On the other hand the worst thing a GC can do is to reclaim objects
which ARE reachable. That's why the Ruby GC doesn't claim objects
which are reachable via references on an execution stack. Someone
mentioned this in another post to this thread.
Reference counting was probably the first GC algorithm, it's safe in
the sense that it doesn't free reachable objects, but it doesn't free
non-reachable objects which form a self referencing set.
AIUI, Java uses mark-and-sweep garbage collection just like Ruby, and both
can handle circular references. The downside to mark-and-sweep garbage
collection is the fact that mark-and-sweep can take a while at random
points in the program, so it's not advisable for real-time programming,
and could cause noticable delays in interactive programs.
It depends on the implementation, but most Java VMs use a form of
generational garbage collection. This was first invented by Dave
Ungar for the UC Berkeley implementation of Smalltalk, who observed
that most objects either quickly became dead (unreachable) or lived a
long time. Ungar's original 'generation scavenging' GC algorithm
allocates new objects in a small space called newspace, and when
newspace fills, it moves the live objects in newspace to a new
newspace, leaving the others behind. After an object lives a certain
small number of generations, usually 2**n for a small n (like 2 or 3)
objects get tenured, to a larger "old space" Old space gets
infrequently reclaimed by another algorithm, often mark-sweep. It's
called scavenging because, rather than freeing unused new objects, it
scavenges live ones before throwing away wholesale those left in the
old newspace.
Generational scavenging can also, but not necessarily, have nice
properties in virtual memory systems, since it tends to keep the young
object closer together, which tends to keep the working set smaller.
On the downside, these types of GC algorithms mean that the address of
an object changes over its lifetime, which makes the API for what ruby
calls extensions, and what Smalltalk calls primitives (i.e. code
written in C or another low-level language which deals with objects)
have to deal with volatile object pointers.
It also complicates implementing finalization since dead objects in
newspace are reclaimed by being left behind which makes their
detection more expensive.
It also means
that objects holding other resources (like file handles) may keep those
resources open indefinitely if they are not manually closed. Ruby handles
this by allowing you to use a block to scope the sue of such resources,
such as
open("file") {|f| ... } # after the block, f is now closed.

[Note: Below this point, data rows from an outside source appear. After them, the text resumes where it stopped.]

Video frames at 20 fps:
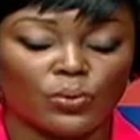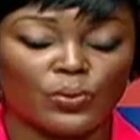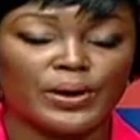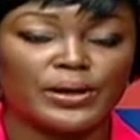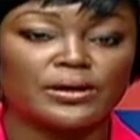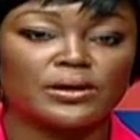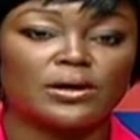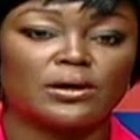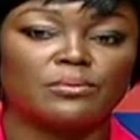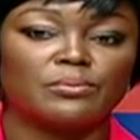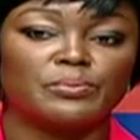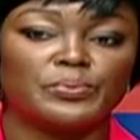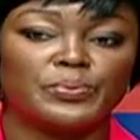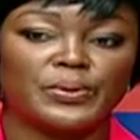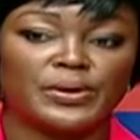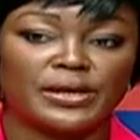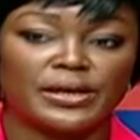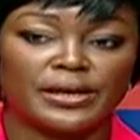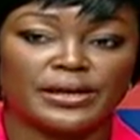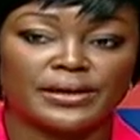when
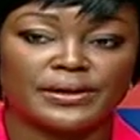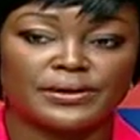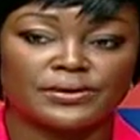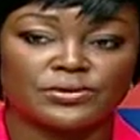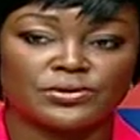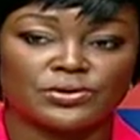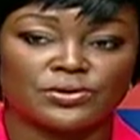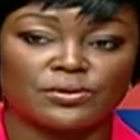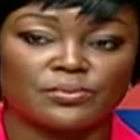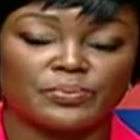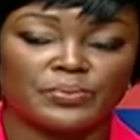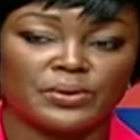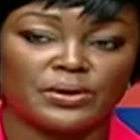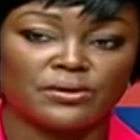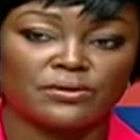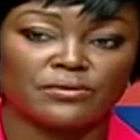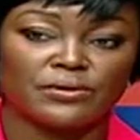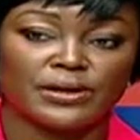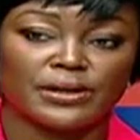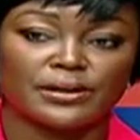compared to the
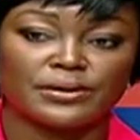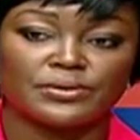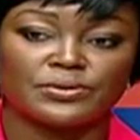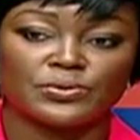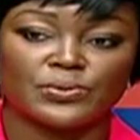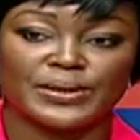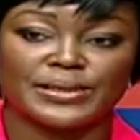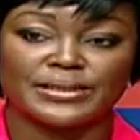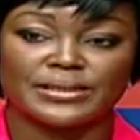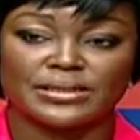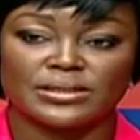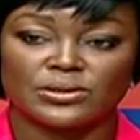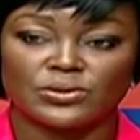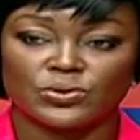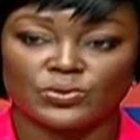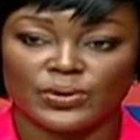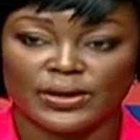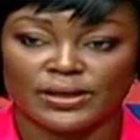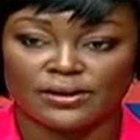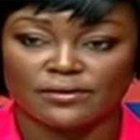period
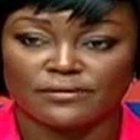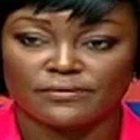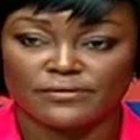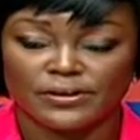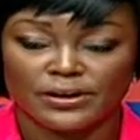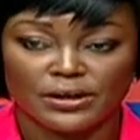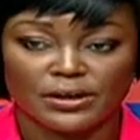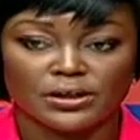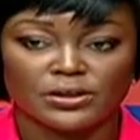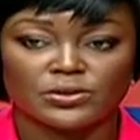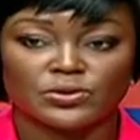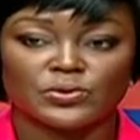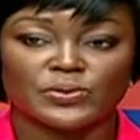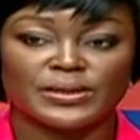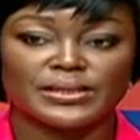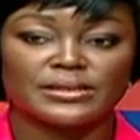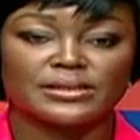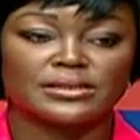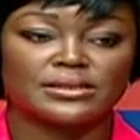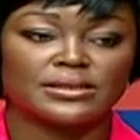
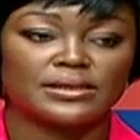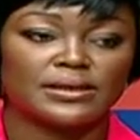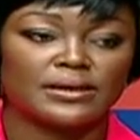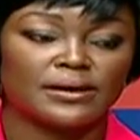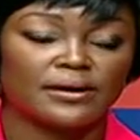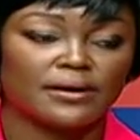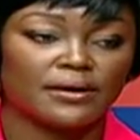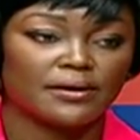2012-2013.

Of course this is an issue regardless of the GC algorithm, it really
relates to what I said earlier about a GC collecting objects
potentially still in use as a cardinal sin.

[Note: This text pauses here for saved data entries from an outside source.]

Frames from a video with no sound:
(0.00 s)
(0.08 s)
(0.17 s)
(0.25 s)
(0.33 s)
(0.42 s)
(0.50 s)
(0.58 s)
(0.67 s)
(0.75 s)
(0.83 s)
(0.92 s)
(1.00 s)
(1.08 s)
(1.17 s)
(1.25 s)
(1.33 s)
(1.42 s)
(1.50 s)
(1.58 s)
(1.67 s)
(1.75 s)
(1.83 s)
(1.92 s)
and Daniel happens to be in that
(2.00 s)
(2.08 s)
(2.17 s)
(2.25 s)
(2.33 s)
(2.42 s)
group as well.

Actually the nice thing about Ruby's use of blocks for things like
IO#open is that it nicely handles a lot of cases for which
finalization is used in other languages, and finalization is best used
sparingly since it only gets triggered when and if an object is GCed.
Relying on finalization to free up non-object resources (e.g. to close
files) is not the best practice in general.

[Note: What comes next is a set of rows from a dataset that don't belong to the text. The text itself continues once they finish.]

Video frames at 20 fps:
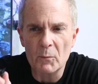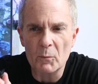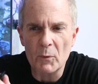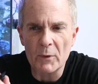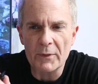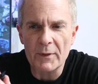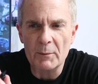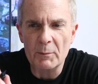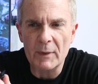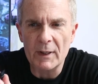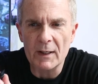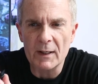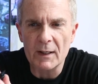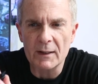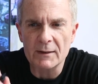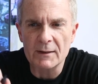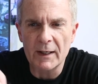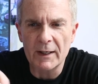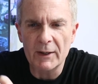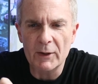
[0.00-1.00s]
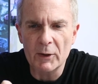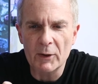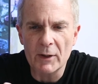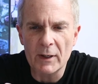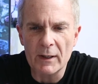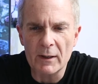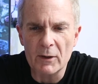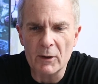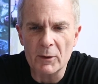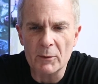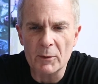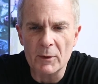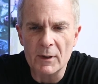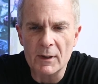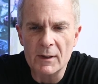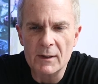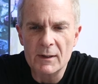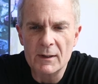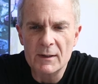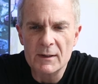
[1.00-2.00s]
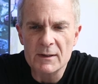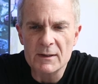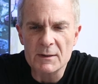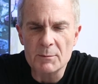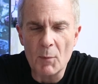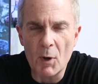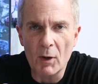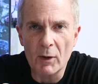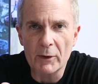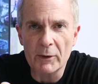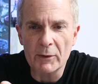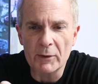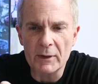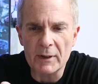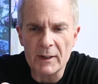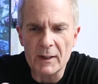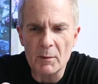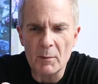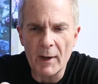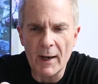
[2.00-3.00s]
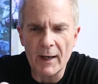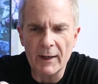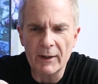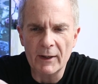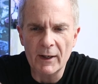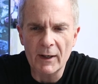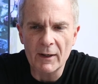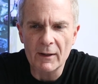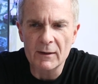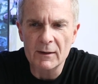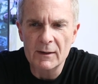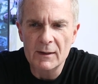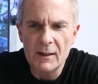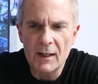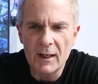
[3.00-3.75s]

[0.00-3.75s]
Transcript: with it being a tighter or smaller nib on there.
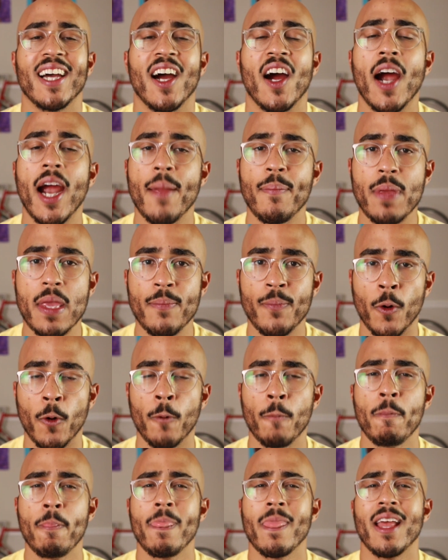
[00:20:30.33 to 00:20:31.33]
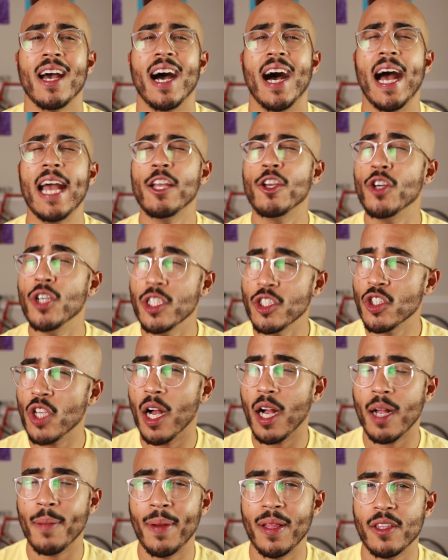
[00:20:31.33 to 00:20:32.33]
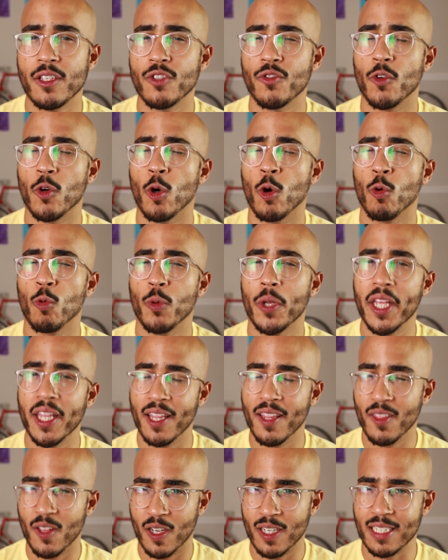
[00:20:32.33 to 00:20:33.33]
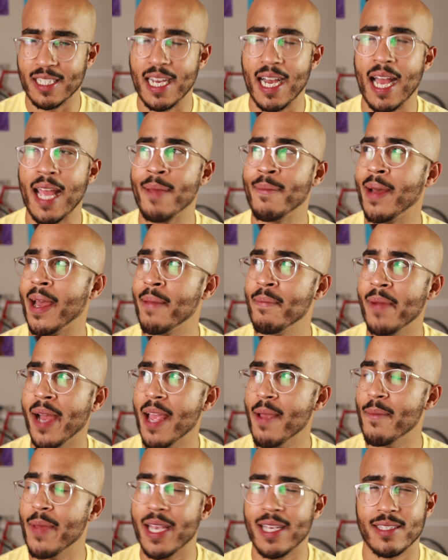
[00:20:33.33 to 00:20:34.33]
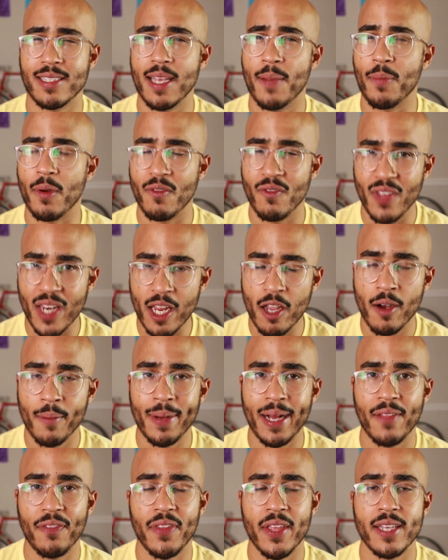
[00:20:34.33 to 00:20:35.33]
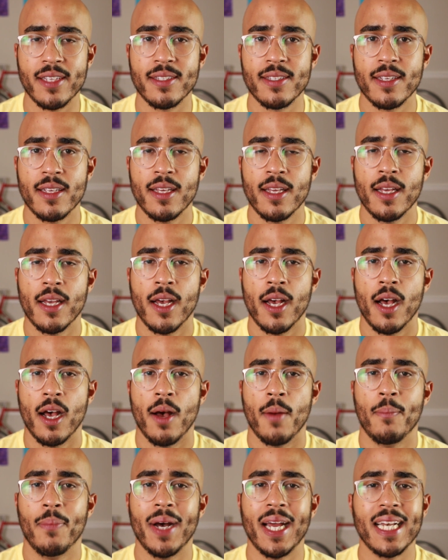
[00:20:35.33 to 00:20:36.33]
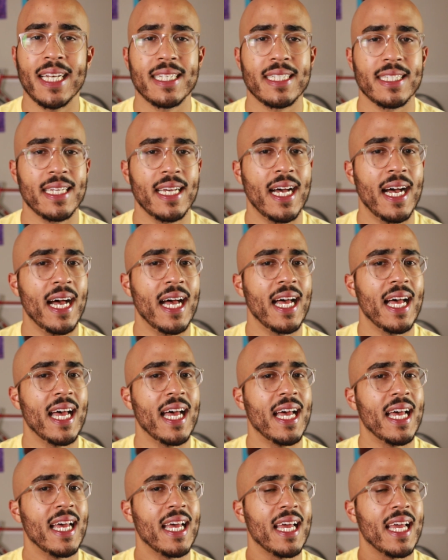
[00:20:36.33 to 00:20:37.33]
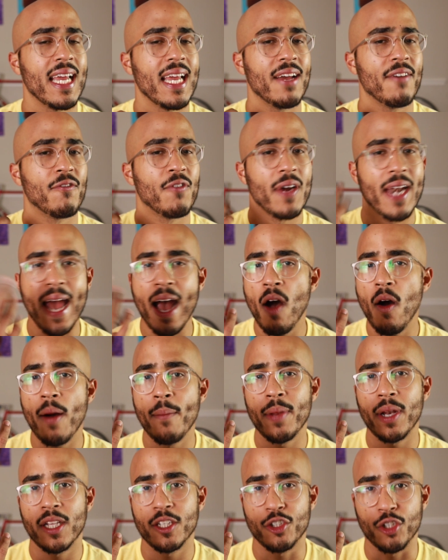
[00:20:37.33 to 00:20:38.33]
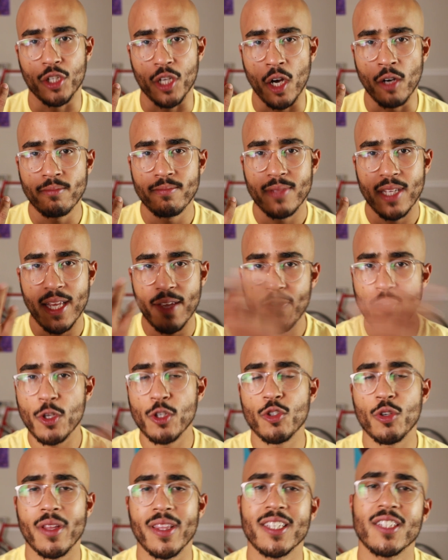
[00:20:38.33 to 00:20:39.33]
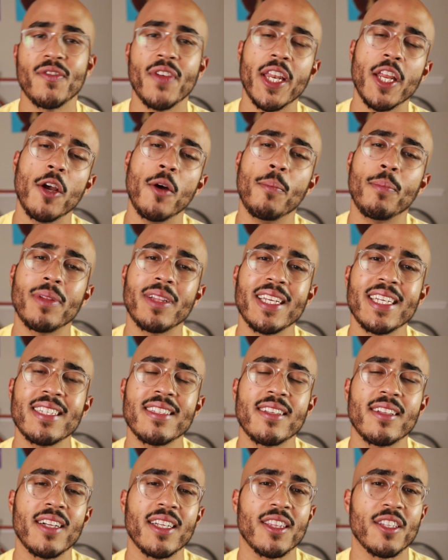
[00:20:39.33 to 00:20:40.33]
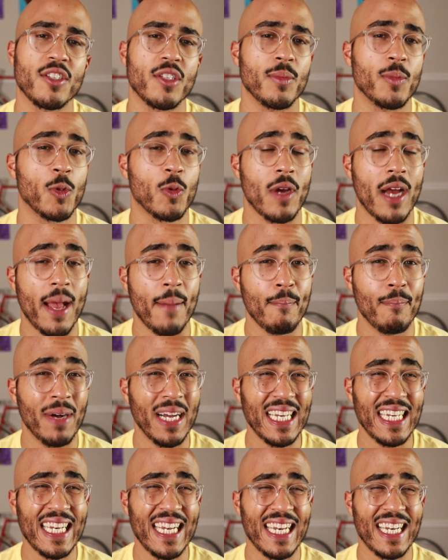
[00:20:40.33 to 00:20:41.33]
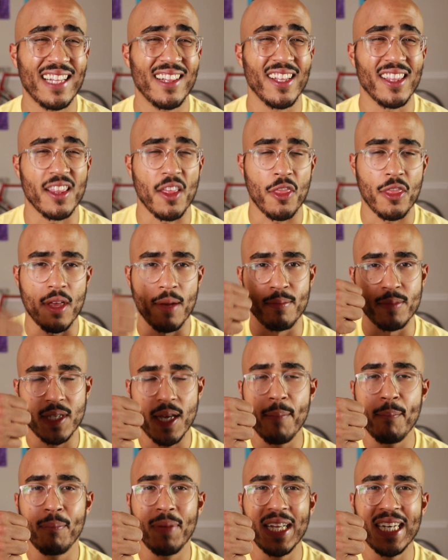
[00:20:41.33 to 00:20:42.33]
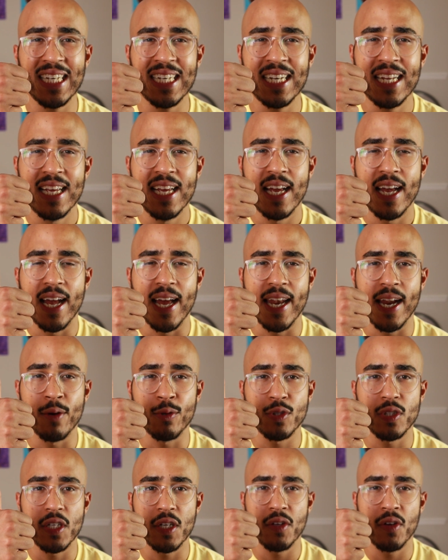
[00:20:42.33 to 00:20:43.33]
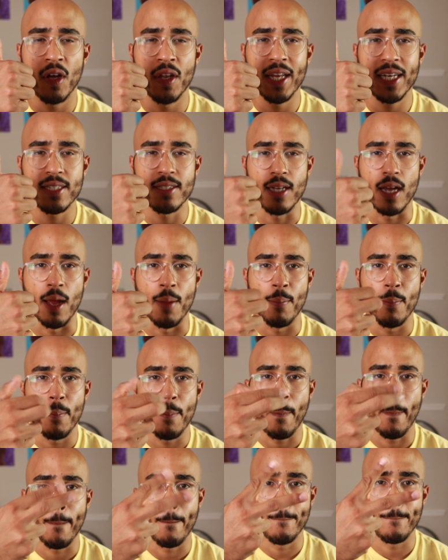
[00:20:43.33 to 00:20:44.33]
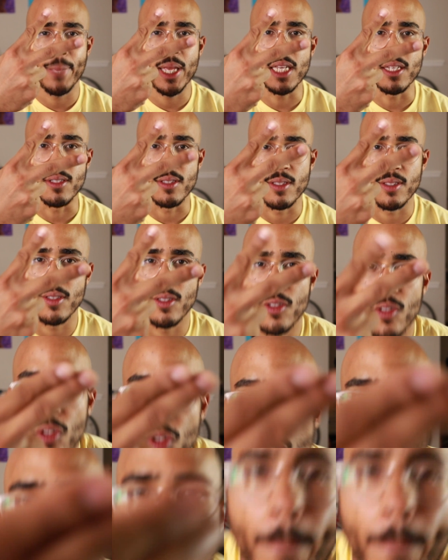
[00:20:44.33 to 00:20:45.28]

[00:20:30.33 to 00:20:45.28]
All right, people, I could talk about this for a really long time. I might make a separate video about this, but for now, I'm gonna let you go. If you enjoyed this video, please click the subscribe button and click the thumbs up button, and I will see you all next time. Peace.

Reference counting (used by Perl) keeps a count of how many pointers there
are to each object and frees those objects when the reference count
reaches zero. This can't free circular references because every object in
the circle has a pointer to it from something else in the circle. The
solution when using this kind of system is to keep circular structures
encapsulated in some other object which is written in such a way as to
break the cycle when its reference count drops to zero (in Perl where all
pointers are reference counted), or which can use uncounted pointers
for the circular stuff can take care of disposing of the objects itself (in
C++ where reference counting requires you to create a special pointer
class like a ref_ptr<T>). The advantage to this method is that you know
exactly when your objects are disposed, it works well across processes
(for example COM uses it), and it can be mixed with uncounted code quite
easily (as I mentioned regarding C++).
While mark and sweep does tend to 'stop the world', reference counting
is actually more expensive because of the amount of bookkeeping it
requires. Every assignment requires an increment of the ref count of
the object now referenced, an decrement of the ref count of the object
formerly referenced, and a check to see if that count has gone to
zero.
There are also variants of mark and sweep which allow it to be
incremental, which combines the lower overall overhead with the
ability to amorize the impact over time.